The results of the multivariate logistic regression analysis indicated that tumor maximum diameter (OR = 1.463, 95% CI: 1.250-1.712), lymph node cortex-to-medulla area ratio (OR = 11.878, 95% CI: 1.351-104.449), lymph node peak systolic velocity (OR = 1.165, 95% CI: 1.066-1.273) and lymph node resistive index (OR = 5.136, 95% CI: 2.721-9.693) were independent risk factors for breast cancer lymph node metastasis. The nomogram model constructed based on these factors demonstrated good predictive ability in both the training and validation cohorts, with area under the curves of 0.958 (95% CI: 0.930-0.986) and 0.958 (95% CI: 0.922-0.995), respectively. Internal validation using the Bootstrap method with 1000 repetitions showed consistent calibration curves and Hosmer-Lemeshow goodness-of-fit tests (p > 0.05), indicating good agreement between the predicted and observed probabilities of breast cancer lymph node metastasis.
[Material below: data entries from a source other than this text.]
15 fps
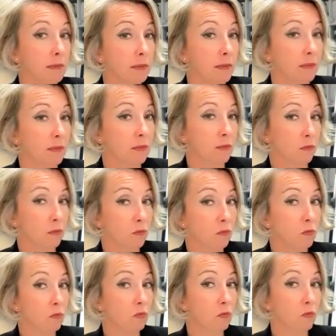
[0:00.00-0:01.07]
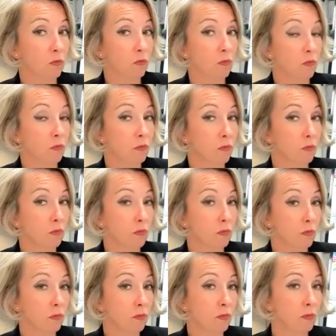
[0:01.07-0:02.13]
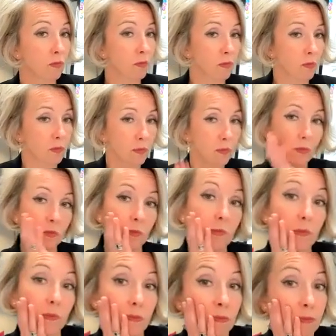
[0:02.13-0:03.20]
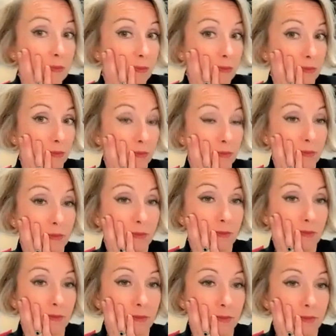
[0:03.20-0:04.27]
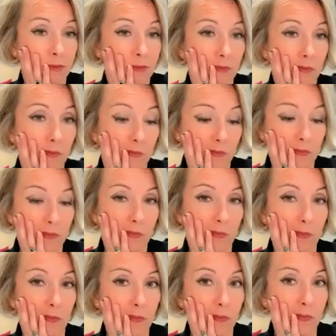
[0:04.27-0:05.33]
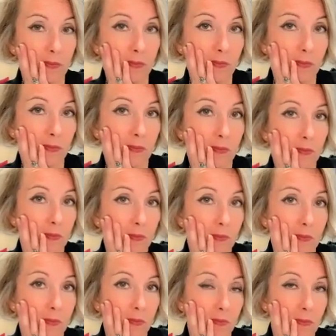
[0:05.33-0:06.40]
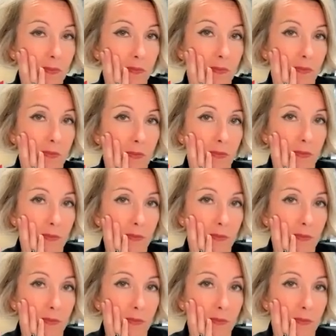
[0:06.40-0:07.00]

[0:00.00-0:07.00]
[no speech]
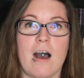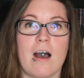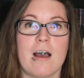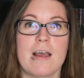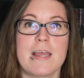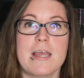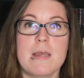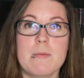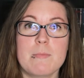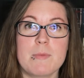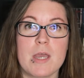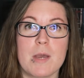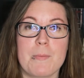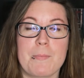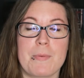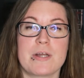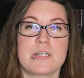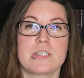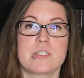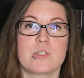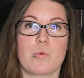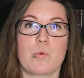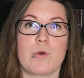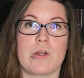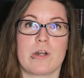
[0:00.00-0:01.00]
Hit me up
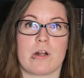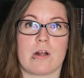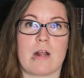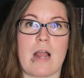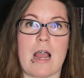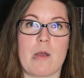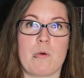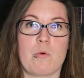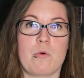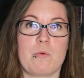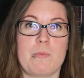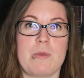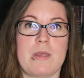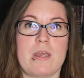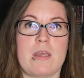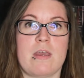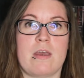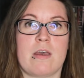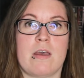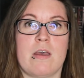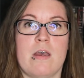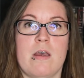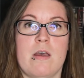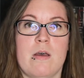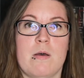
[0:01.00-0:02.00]
on Twitter. I will
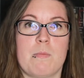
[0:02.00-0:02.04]
be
Decision curve analysis revealed that within a risk threshold range of 0.1-0.6, the model provided the greatest net benefit, indicating its strong clinical utility.
Tumor maximum diameter, lymph node cortex-to-medulla area ratio, lymph node peak systolic velocity and lymph node resistive index are independent risk factors for axillary lymph node metastasis in breast cancer. The predictive model built on these factors demonstrates high accuracy and clinical utility in predicting breast cancer lymph node metastasis, offering important guidance for individualized treatment of breast cancer patients.
本研究旨在通过整合原发性乳腺肿瘤和腋窝淋巴结的超声成像参数以及临床病理指标,构建多因素预测模型。目标是提高预测腋窝淋巴结转移的准确性,并为临床决策提供依据。
本研究纳入了2022年3月至2024年12月在福建省南安医院接受治疗的268例乳腺癌患者。他们以7:3的比例随机分为训练组(187例)和验证组(81例)。进行超声检查以测量最大肿瘤直径、淋巴结皮质与髓质面积比、淋巴结血管的收缩期峰值速度和淋巴结阻力指数等参数,并收集临床病理指标,包括病理分级、肿瘤类型、肿瘤位置、绝经状态和年龄。进行单因素和多因素逻辑回归分析以构建和验证乳腺癌淋巴结转移的预测模型。
多因素逻辑回归分析结果表明,肿瘤最大直径(OR = 1.463,95%CI:1.250 - 1.712)、淋巴结皮质与髓质面积比(OR = 11.878,95%CI:1.351 - 104.449)、淋巴结收缩期峰值速度(OR = 1.165,95%CI:1.066 - 1.273)和淋巴结阻力指数(OR = 5.136,95%CI:2.721 - 9.693)是乳腺癌淋巴结转移的独立危险因素。基于这些因素构建的列线图模型在训练组和验证组中均显示出良好的预测能力,曲线下面积分别为0.958(95%CI:0.930 - 0.986)和0.958(95%CI:0.922 - 0.995)。使用Bootstrap方法进行1000次重复的内部验证显示校准曲线和Hosmer - Lemeshow拟合优度检验结果一致(p > 0.05),表明乳腺癌淋巴结转移的预测概率与观察概率之间具有良好的一致性。决策曲线分析显示,在风险阈值范围为0.1 - 0.6时,该模型提供了最大的净效益,表明其具有强大的临床实用性。
肿瘤最大直径、淋巴结皮质与髓质面积比、淋巴结收缩期峰值速度和淋巴结阻力指数是乳腺癌腋窝淋巴结转移的独立危险因素。基于这些因素构建的预测模型在预测乳腺癌淋巴结转移方面具有较高的准确性和临床实用性,为乳腺癌患者的个体化治疗提供了重要指导。